Statt Fachbücher, habe ich hunderte von Biografien gelesen. Dadurch bekam ich eine Vorstellung für die Probleme und Befindlichkeiten unterschiedlicher Zeiten und Länder. Meinen Abschluß machte ich in Absatz, Markt, Konsum, obwohl ich nie vor hatte in diesem Bereich zu arbeiten. Es war das Einfachste und so hatte ich genügend Zeit mich um die wichtigen Dinge zu kümmern. Ich hatte nie vor, als Angestellter zu arbeiten, sondern wollte immer selbständig sein. Dafür brauchte ich keine Noten sondern Wissen. Ich war auch mein ganzes Leben lang Freiberufler bzw. Unternehmer.
*****cgn Frau
8.385 Beiträge
Gruppen-Mod 
@****63 Hier mischen sich gerade viele Ebenen. Es gibt keine präzise Definition für „Geschwurbel“, weil es sich dabei um eine individuelle Wahrnehmung handelt. Und natürlich gibt es innerhalb eines DIN Idioms diverse Fachsprachen, die einzelnen Berufsgruppen eine präzise Verständigung ermöglichen. Ich nenne exemplarisch Juristen und Mediziner, um zu verdeutlichen, was ich meine. Untereinander ist da oft Verkürzung möglich, gegenüber Dritten funktioniert das eher nicht.

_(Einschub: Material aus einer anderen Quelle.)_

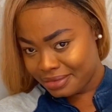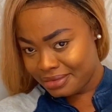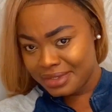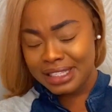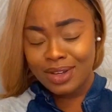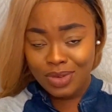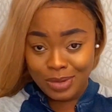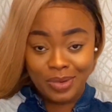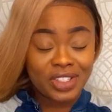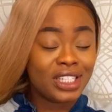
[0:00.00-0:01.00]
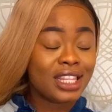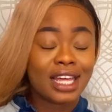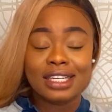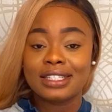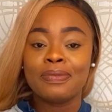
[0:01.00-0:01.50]
see who's preaching
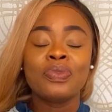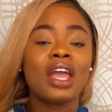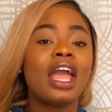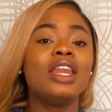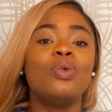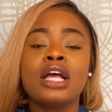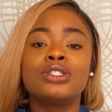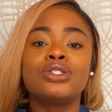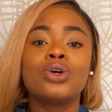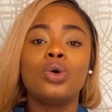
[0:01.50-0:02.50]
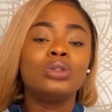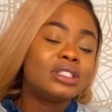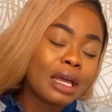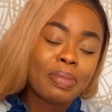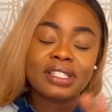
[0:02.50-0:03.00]
tithe. Anyway, so
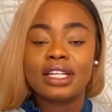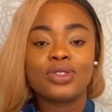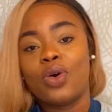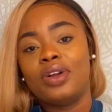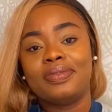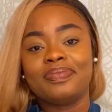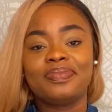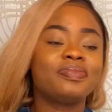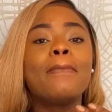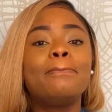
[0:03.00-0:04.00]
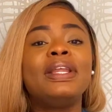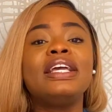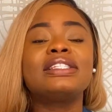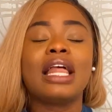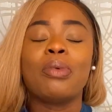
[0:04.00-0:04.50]
10% gone.
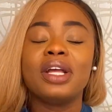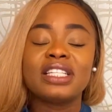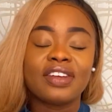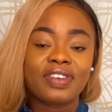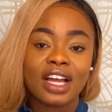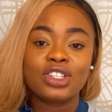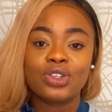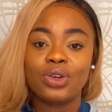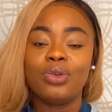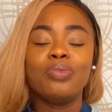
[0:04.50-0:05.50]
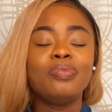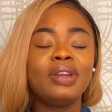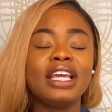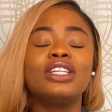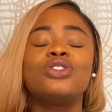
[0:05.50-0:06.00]
Please, I'm going to advise you,
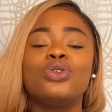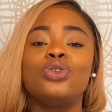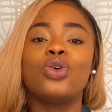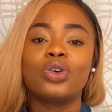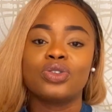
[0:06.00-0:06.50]
please do not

Politiker sprechen oft ohne exakte Inhalte, indem sie Zielvorhaben beschreiben und dabei so tun, als sei das schon Realität...

Man sollte das nicht alles in einen Topf werfen.
Natürlich habe ich Fachbegriffe. Habe ich an der Börse, im Recht oder auch beim segeln. Aber das hat für micht nichts mit Geschwurbel zu tun. *zwinker*
*****cgn Frau
8.385 Beiträge
Gruppen-Mod 
Deine Definition von Geschwurbel ist eben deine. Je nachdem, in welcher Welt man sich bewegt, ist es vielleicht anders.

Ist jetzt auch keine Überraschung, dass jemand, der zahlenaffin ist, sich weniger mit Sprachfeinheiten befasst.
*********frau Frau
9.515 Beiträge
Wieso? Ich bin sowohl zahlenaffin als auch mit Sprache beschäftigtdas kommt durch meine beiden Berufe. Mathematikerin und Journalistin.
*********frau Frau
9.515 Beiträge
Und es gibt viele Mathematiker, die sich belletristisch betätigen.